Open Call project, 2022 Visuomotor Serial Targeting Task (VSTT)
Total developer time: 2 months
Contact person: Dr. Philipp Wanner, Institute of Sports and Sports Science, Heidelberg University
Outline
Most experiments in the field of motor skill acquisition write custom scripts to generate the experiments and analyze the resulting data.
This makes it hard to share experiment setups and data, and makes it more difficult to reproduce results.
The goal of this project is to create an open source software tool with a graphical user interface for designing, running and analyzing these experiments.
Results
We developed Visuomotor Serial Targeting Task (VSTT) an open source GUI tool for designing, running and analyzing motor skill acquisition experiments.
It allows researchers to quickly and easily construct a wide range of visuomotor task experiments, run these experiments and analyse the results.

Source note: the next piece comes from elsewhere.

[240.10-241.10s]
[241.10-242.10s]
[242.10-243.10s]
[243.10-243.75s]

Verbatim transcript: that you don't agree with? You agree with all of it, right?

It provides a set of built-in statistics that are automatically calculated and displayed, as well as providing the raw data as a pandas dataframe or excel file for use in further analysis.

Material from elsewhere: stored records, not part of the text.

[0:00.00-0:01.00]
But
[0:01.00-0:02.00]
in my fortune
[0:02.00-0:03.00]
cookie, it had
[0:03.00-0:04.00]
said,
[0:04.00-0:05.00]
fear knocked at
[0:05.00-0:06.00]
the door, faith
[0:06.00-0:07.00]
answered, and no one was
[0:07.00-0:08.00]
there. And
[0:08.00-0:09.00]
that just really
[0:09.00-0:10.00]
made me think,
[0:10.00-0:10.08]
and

It can also import and export these experiments from/to json and excel format, making it straightforward to publish, share and reproduce experiments and analyses.
The software is easy to install and use, and supports Windows, Mac and Linux operating systems.

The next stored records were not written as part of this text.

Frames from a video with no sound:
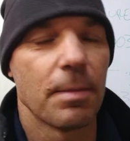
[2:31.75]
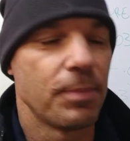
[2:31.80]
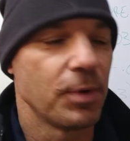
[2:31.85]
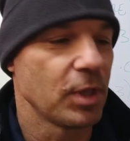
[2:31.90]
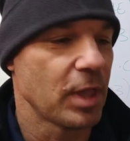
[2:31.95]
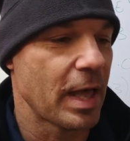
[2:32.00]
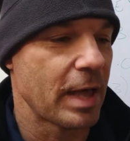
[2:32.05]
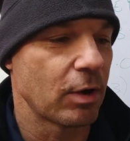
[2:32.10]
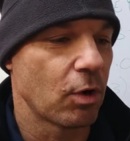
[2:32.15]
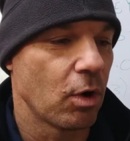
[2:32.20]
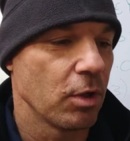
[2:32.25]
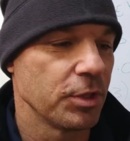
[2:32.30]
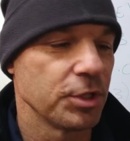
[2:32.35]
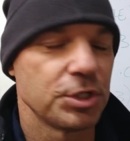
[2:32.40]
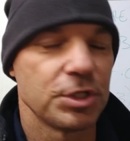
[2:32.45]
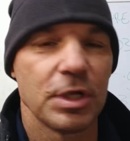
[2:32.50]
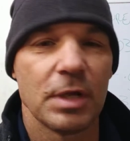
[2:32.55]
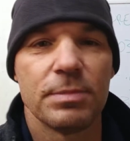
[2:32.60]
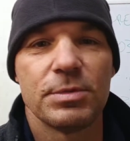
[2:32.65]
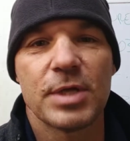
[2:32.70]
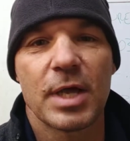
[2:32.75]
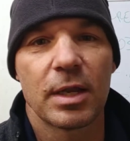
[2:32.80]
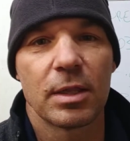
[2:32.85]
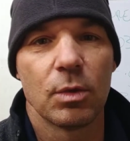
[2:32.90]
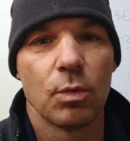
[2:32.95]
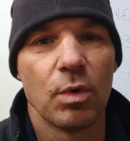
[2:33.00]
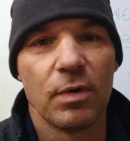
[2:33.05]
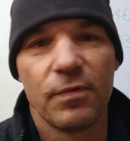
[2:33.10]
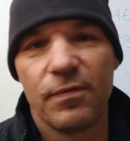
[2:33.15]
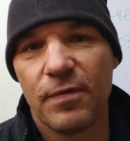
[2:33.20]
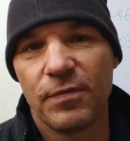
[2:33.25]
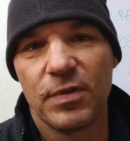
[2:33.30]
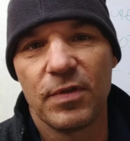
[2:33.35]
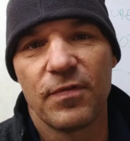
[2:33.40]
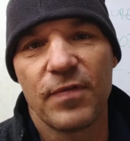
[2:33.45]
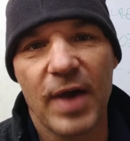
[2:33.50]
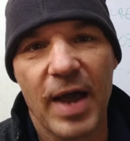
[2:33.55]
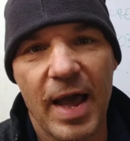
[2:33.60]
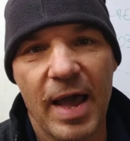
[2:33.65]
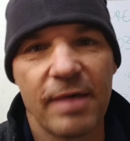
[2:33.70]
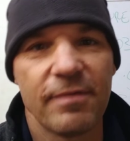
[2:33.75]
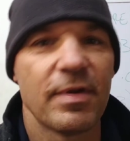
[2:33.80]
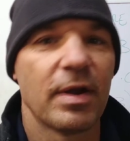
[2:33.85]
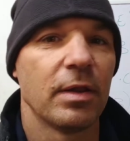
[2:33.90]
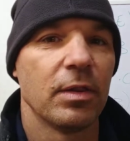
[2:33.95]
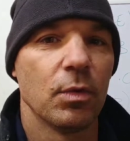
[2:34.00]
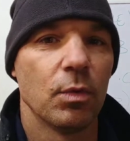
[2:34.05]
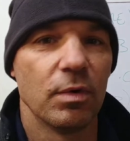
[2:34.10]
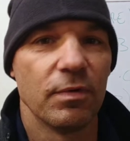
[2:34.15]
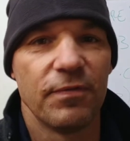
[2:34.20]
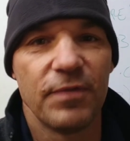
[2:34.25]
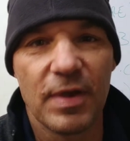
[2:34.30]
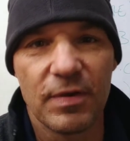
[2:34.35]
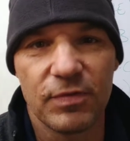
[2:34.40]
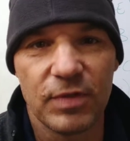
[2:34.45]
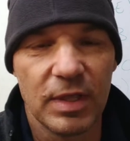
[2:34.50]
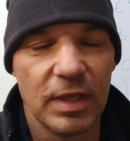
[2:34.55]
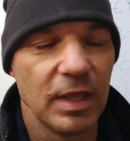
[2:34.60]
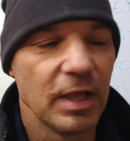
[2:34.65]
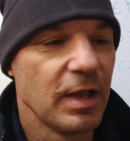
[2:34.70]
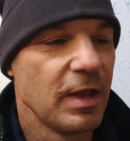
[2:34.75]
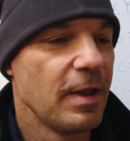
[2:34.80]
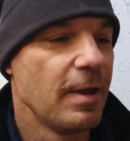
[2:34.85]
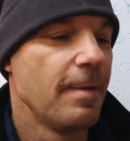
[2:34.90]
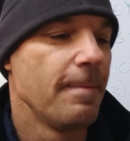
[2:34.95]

I'll pull out all the shims out of the 155, out of the 150,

Testimonial by Philipp Wanner
The ability to acquire motor skills is a prerequisite for lifelong independence (e.g. learning to walk). Therefore, many researchers from multiple disciplines aim at understanding the underlying processes of motor learning, identifying learning deficits (e.g. due to neurological conditions) and evaluating strategies to improve motor learning. However, Ranganathan and colleagues (2021) showed that 97% of experiments published between 2017 and 2018 used unique task paradigms. This heterogenous use of motor learning tasks adversely affects the acquisition of knowledge and decelerates the transfer from research into practice. Thus, the urgent need for developing a common model task paradigm which could be widely used across labs has been postulated.
Dr. Liam Keegan from the Scientific Software Center provided excellent work in developing a highly flexible software to run various motor learning paradigms. The open source software with a graphical user interface and a well-structured documentation enables researchers from all over the world to conduct motor learning experiments.
We would like to thank the Scientific Software Center for this great support.